Inland leek orchid

Scientific classification
- Kingdom: Plantae
- Clade: Tracheophytes
- Clade: Angiosperms
- Clade: Monocots
- Order: Asparagales
- Family: Orchidaceae
- Subfamily: Orchidoideae
- Tribe: Diurideae
- Subtribe: Prasophyllinae
- Genus: Prasophyllum
- Species: P. macrotys
- Binomial name: Prasophyllum macrotys Rchb.f.

= Prasophyllum macrotys =

- Authority: Rchb.f.

Species of orchid

Prasophyllum macrotys, commonly known as the inland leek orchid, is a species of orchid endemic to the south-west of Western Australia. It has a single tubular leaf and up to thirty greenish to purplish flowers and is similar to the tall leek orchid (P. elatum) but has smaller, darker flowers.

==Description==
Prasophyllum macrotys is a terrestrial, perennial, deciduous, herb with an underground tuber and a single smooth green, tube-shaped leaf 250-450 mm long and 5-12 mm in diameter. Between ten and thirty or more flowers are arranged on a flowering stem 300-500 mm tall. The flowers are yellowish-green to purplish-black, about 15 mm long and 11-12 mm wide. As with others in the genus, the flowers are inverted so that the labellum is above the column rather than below it. The lateral sepals are joined to each other and the relatively short petals face forwards. The labellum is white and narrowed near the middle, where it turns upwards through about 90°. The upturned part has a wavy edge. Flowering occurs from August to October.

==Taxonomy and naming==
Prasophyllum macrotys was first formally described in 1840 by John Lindley and the description was published in A Sketch of the Vegetation of the Swan River Colony. Lindley did not give a reason for using the specific epithet macrotys but "macrotys" is one of the common names given to the plant Actaea racemosa.

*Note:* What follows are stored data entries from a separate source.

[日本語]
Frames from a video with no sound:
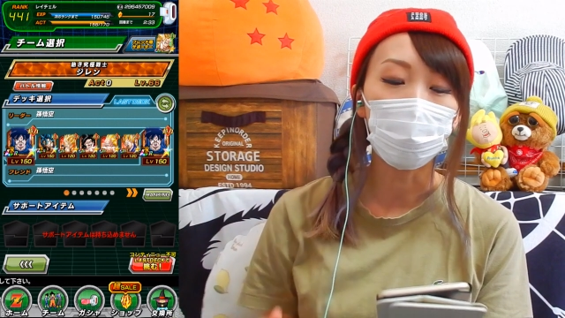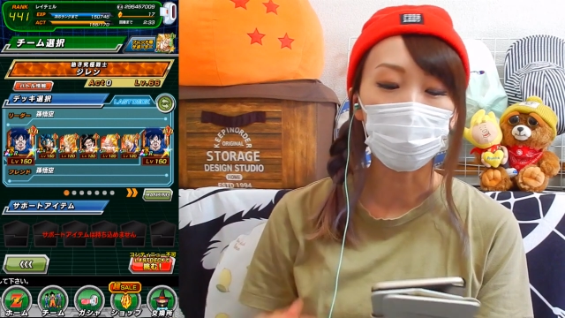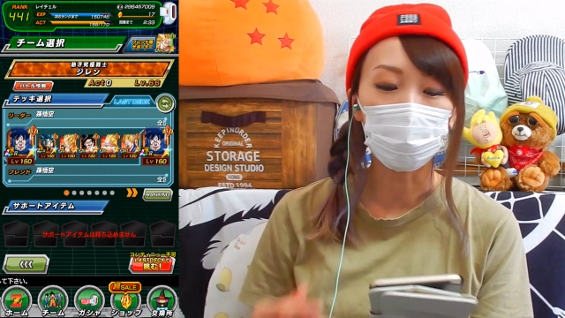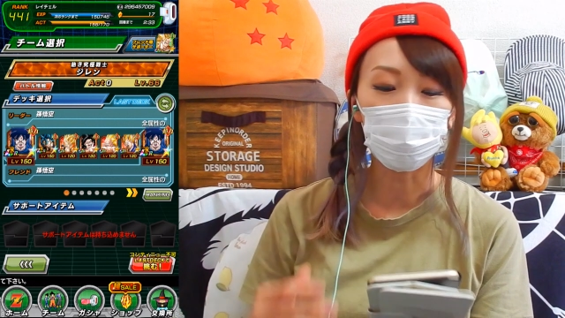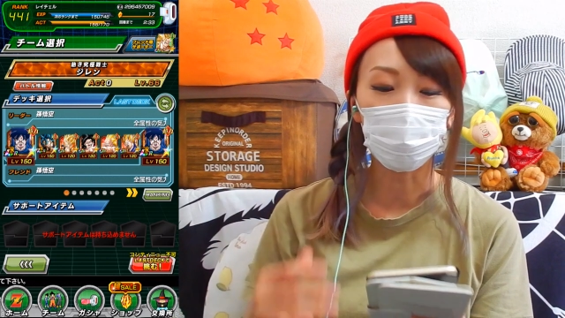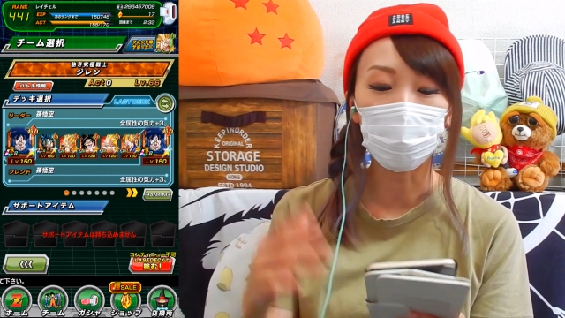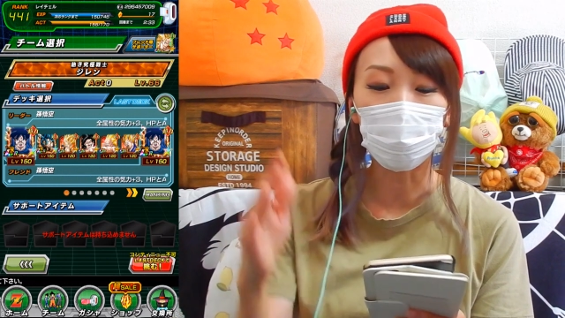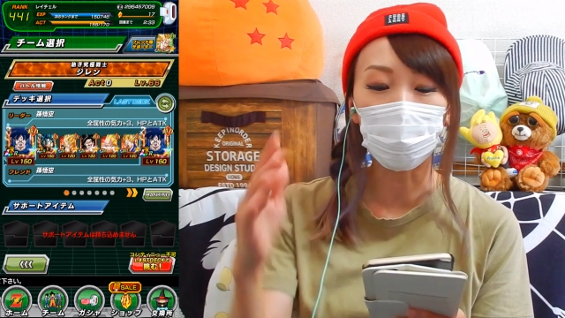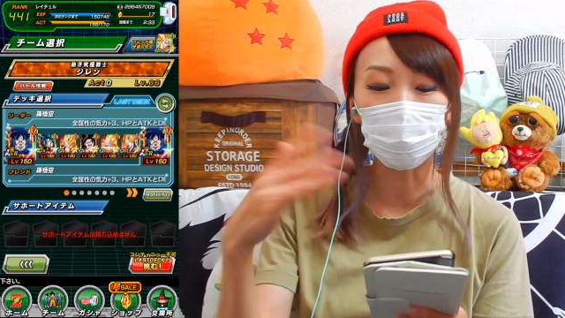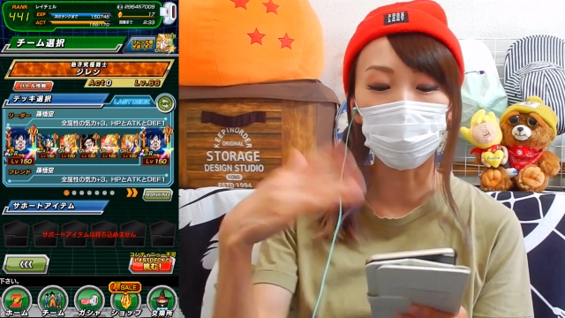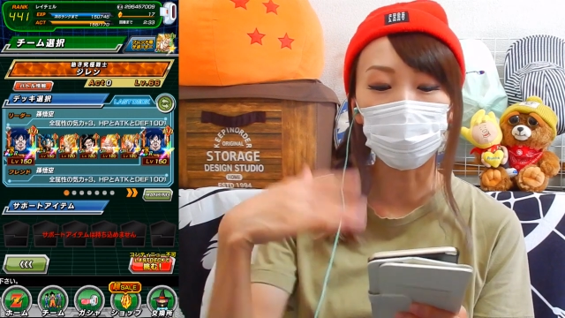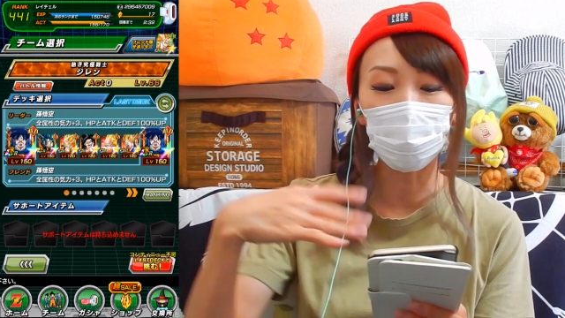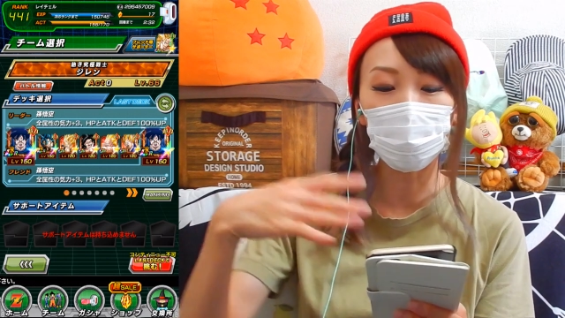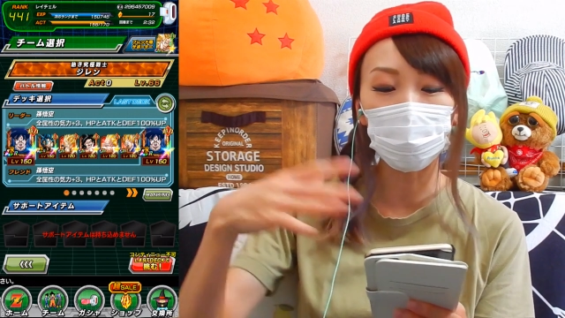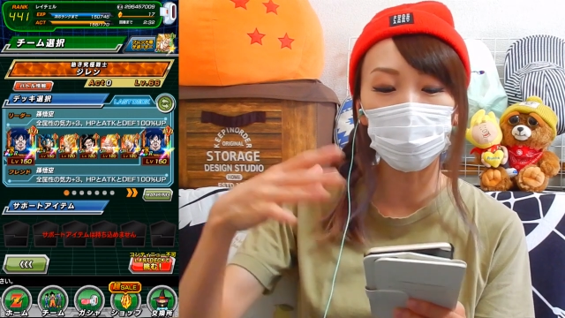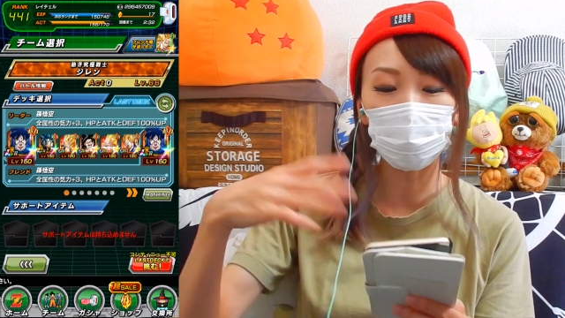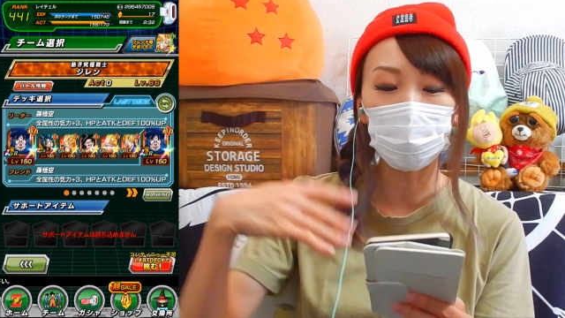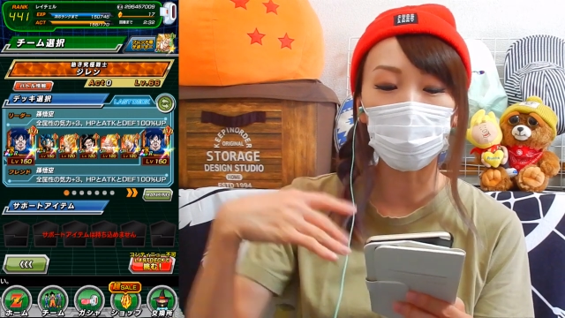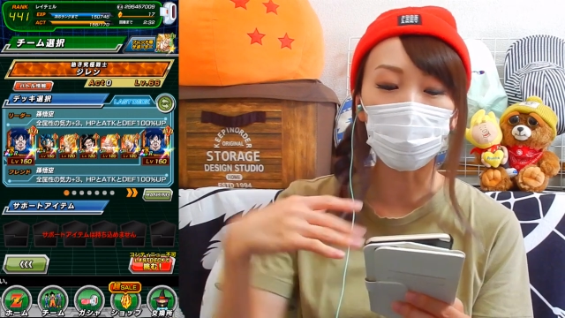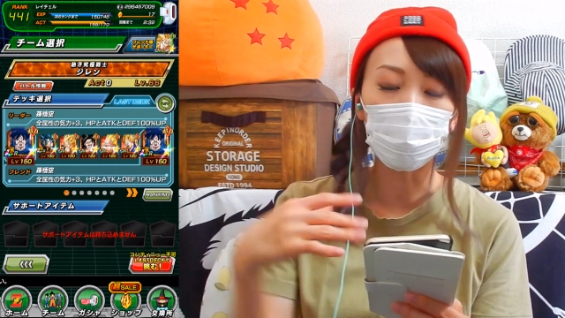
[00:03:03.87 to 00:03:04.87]
あのみんな
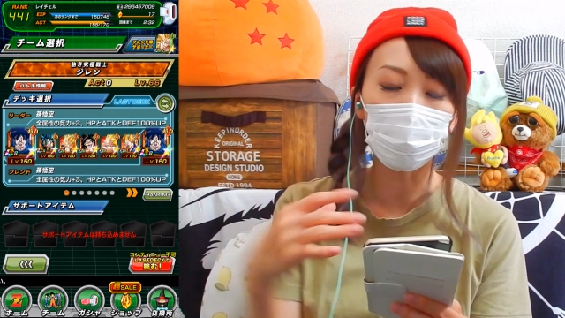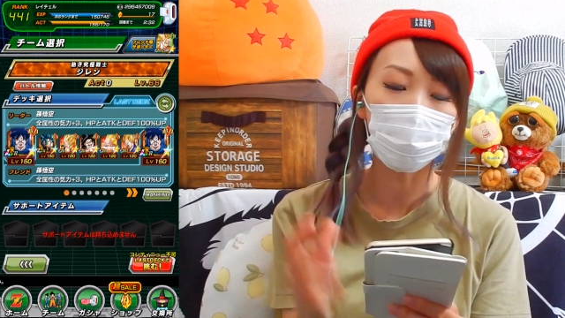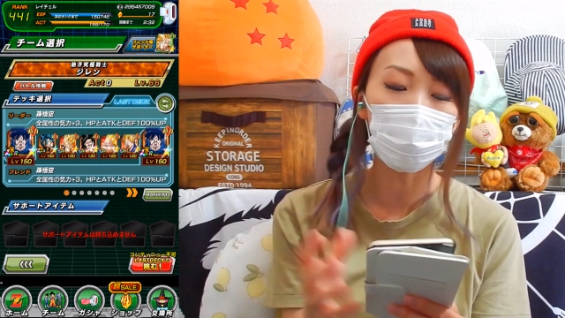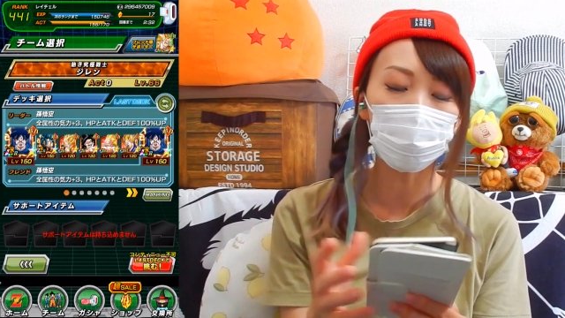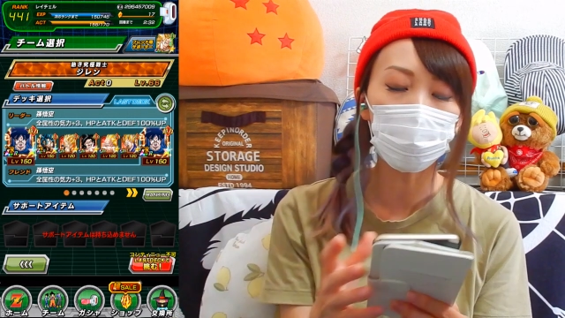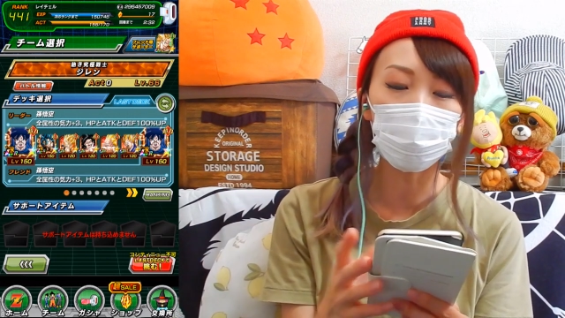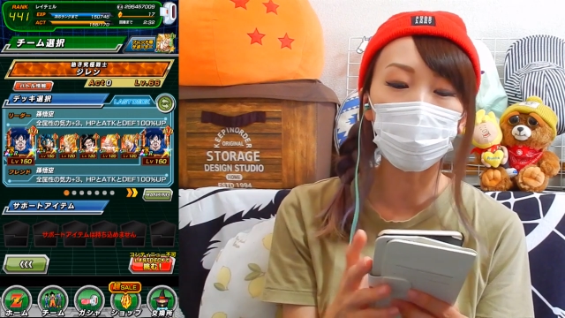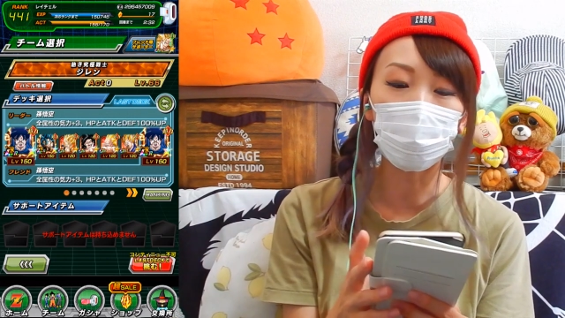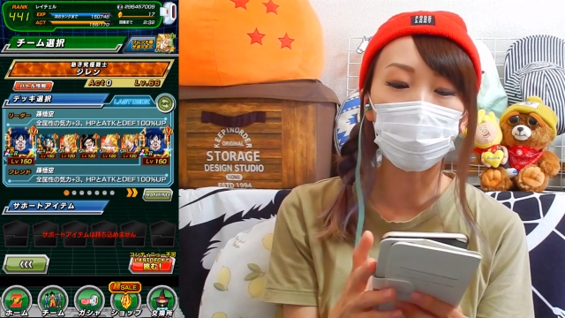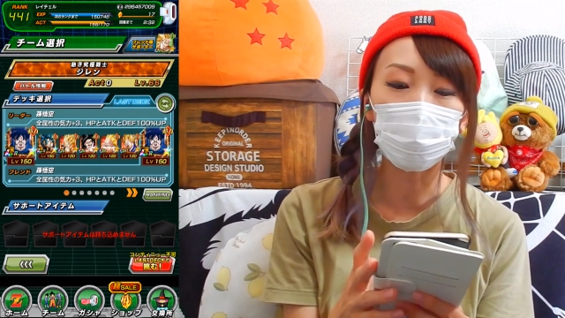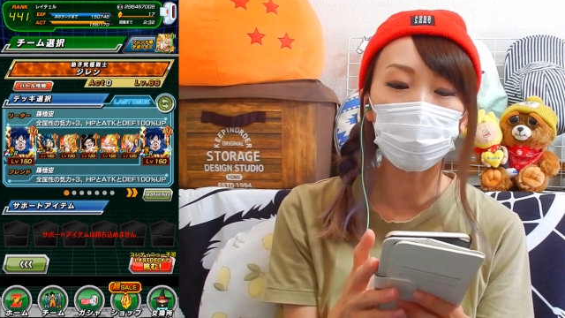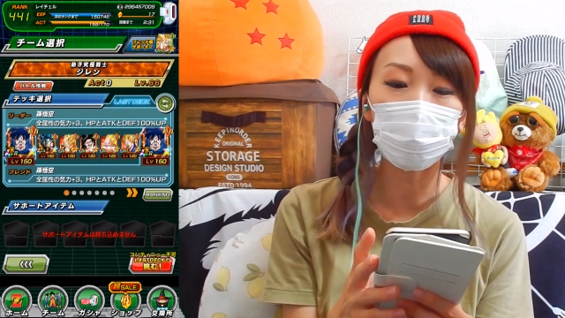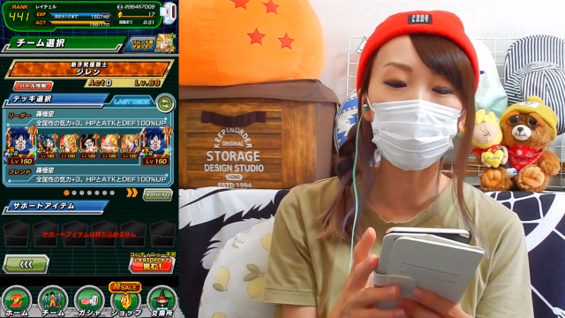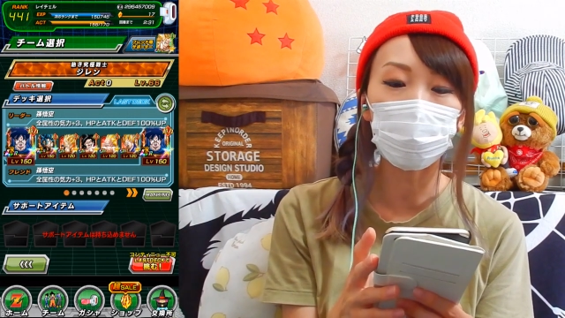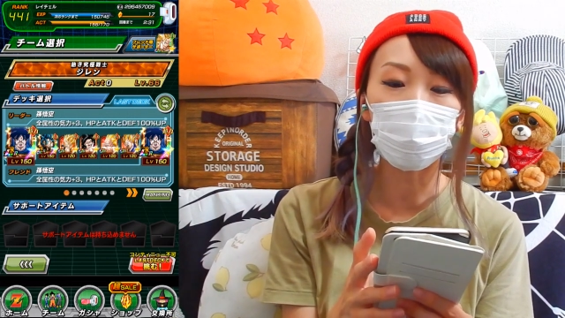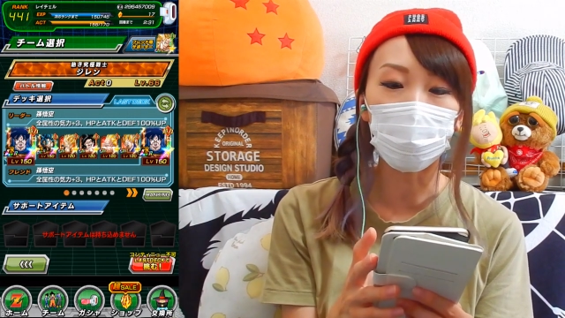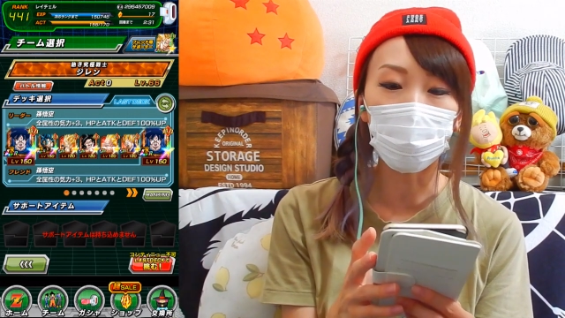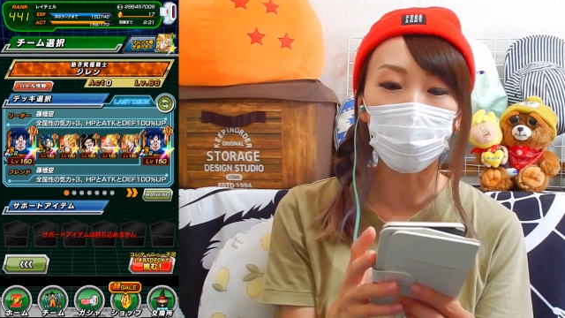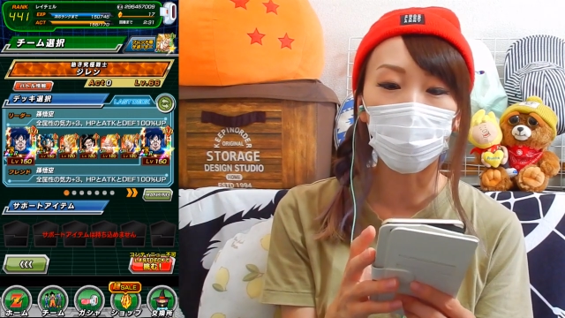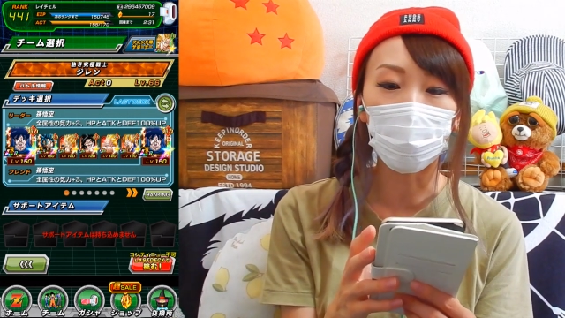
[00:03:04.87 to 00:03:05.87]
フレンド設定してたりす
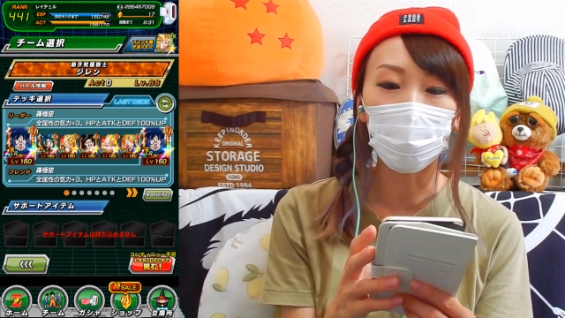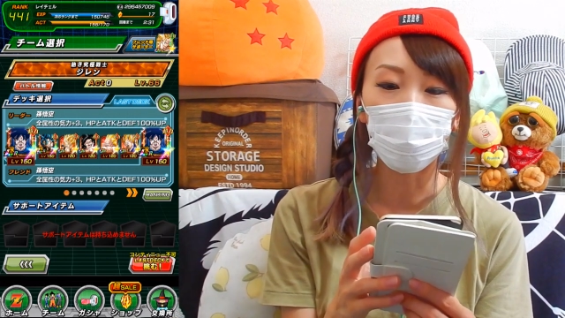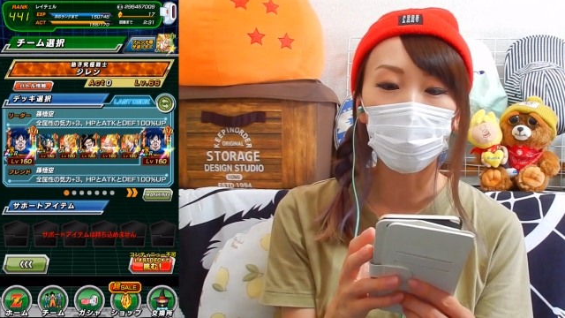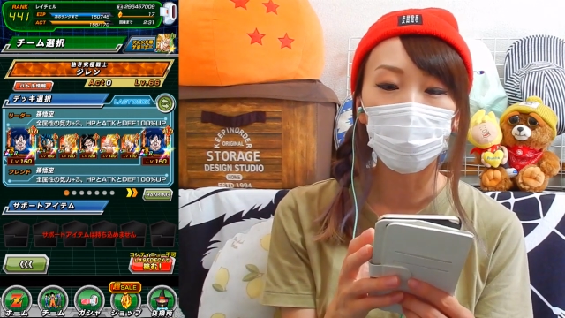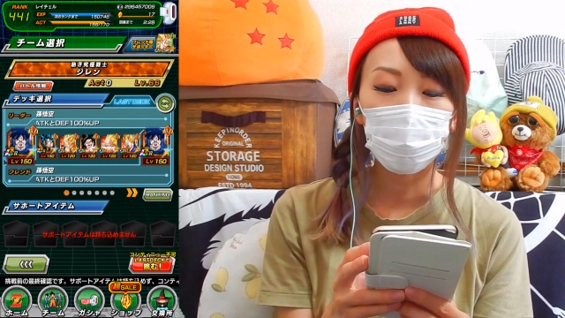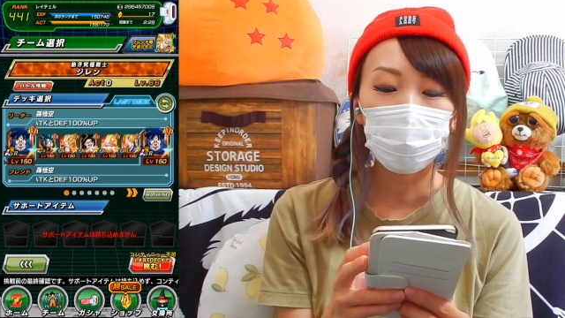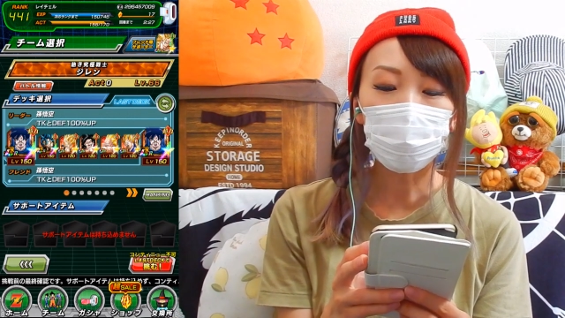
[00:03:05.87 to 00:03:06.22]
るから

==Distribution and habitat==
The inland leek orchid grows in woodland and shrubland between Kalbarri and Lake King in the Avon Wheatbelt, Esperance Plains, Geraldton Sandplains and Jarrah Forest biogeographic regions.

==Conservation==
Prasophyllum macrotys is classified as "not threatened" by the Western Australian Government Department of Parks and Wildlife.